Cambridge Dictionary chooses ‘hallucinate’ as word of the year for 2023

New Delhi: The Cambridge Dictionary team has chosen hallucinate as its word of the year 2023, thanks to its new shade of meaning in the context of Artificial Intelligence.

The team ‘recognised that the new meaning gets to the heart of why people are talking about AI.’

Up until now, hallucinate has been about ‘to see, hear, feel or smell something’ that does not exist usually from a health condition or because of the effect of a drug.

Emergence of generative AI tools such as ChatGPT and Bard this year and they hype surrounding it has given an additional meaning to the word.

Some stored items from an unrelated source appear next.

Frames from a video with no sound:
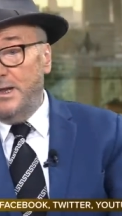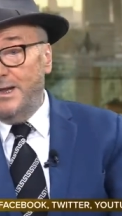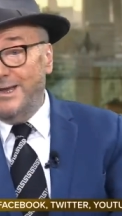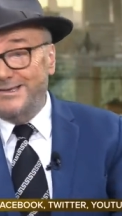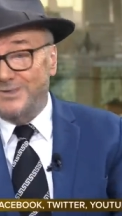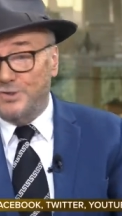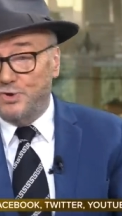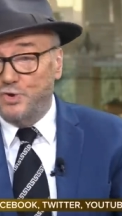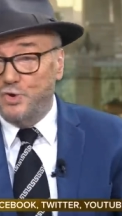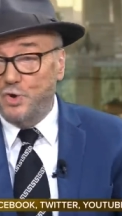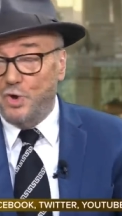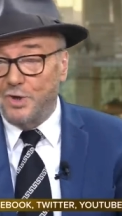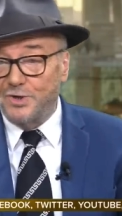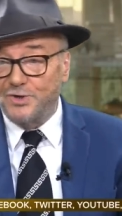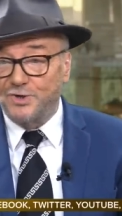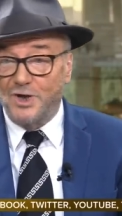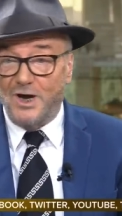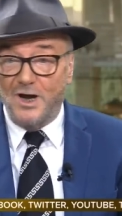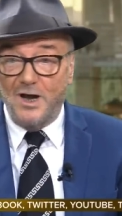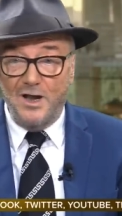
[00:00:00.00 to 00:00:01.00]
it's
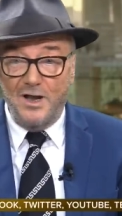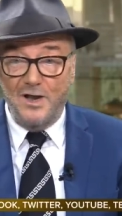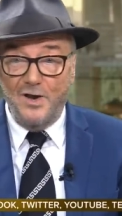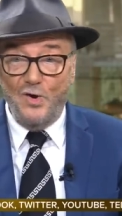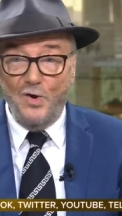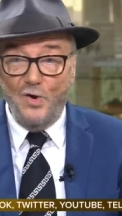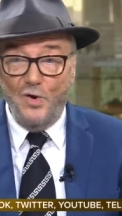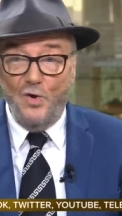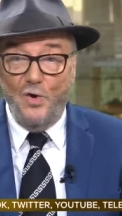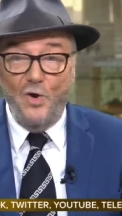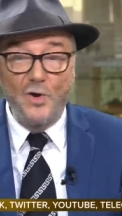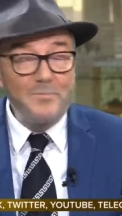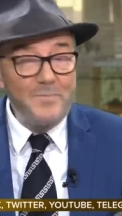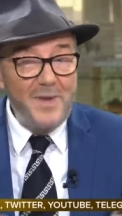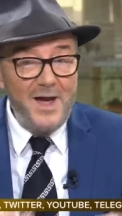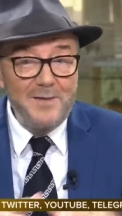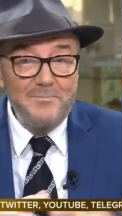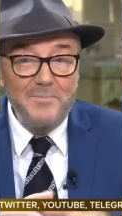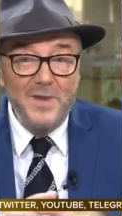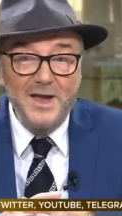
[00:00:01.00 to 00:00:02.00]
Georgia on
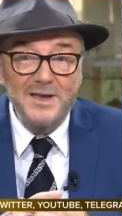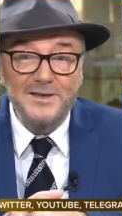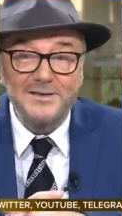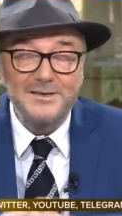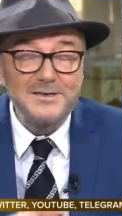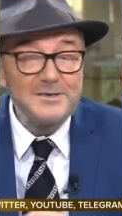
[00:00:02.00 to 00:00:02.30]
my mind.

The Cambridge Dictionary this year has updated the word’s meaning to explain that ‘when an artificial intelligence hallucinates, it produces false information.’

As the artificial intelligence is at its nascent years of development, generative AI tools often dish out falsehoods bordering on nonsensical, hallucinating people.

Generative AI provides results based on information already available to it; popular AI tools like ChatGPT and Bard recreate human thought and linguistic expression using millions of existing sources.

Wendalyn Nichols, Cambridge Dictionary’s Publishing Manager, said ‘At their best, large language models can only be as reliable as their training data.’

‘AIs are fantastic at churning through huge amounts of data to extract specific information and consolidate it. But the more original you ask them to be, the likelier they are to go astray’ she was quoted as saying.

The Cambridge Dictionary team every year since 2015 has been publishing popular word of the year.

The selection is made based on popularity of the word and the cultural importance associated with it.

Announcing its decision on Wednesday, the team said: ‘The Cambridge Dictionary team chose hallucinate as its Word of the Year 2023 as it recognised that the new meaning gets to the heart of why people are talking about AI.’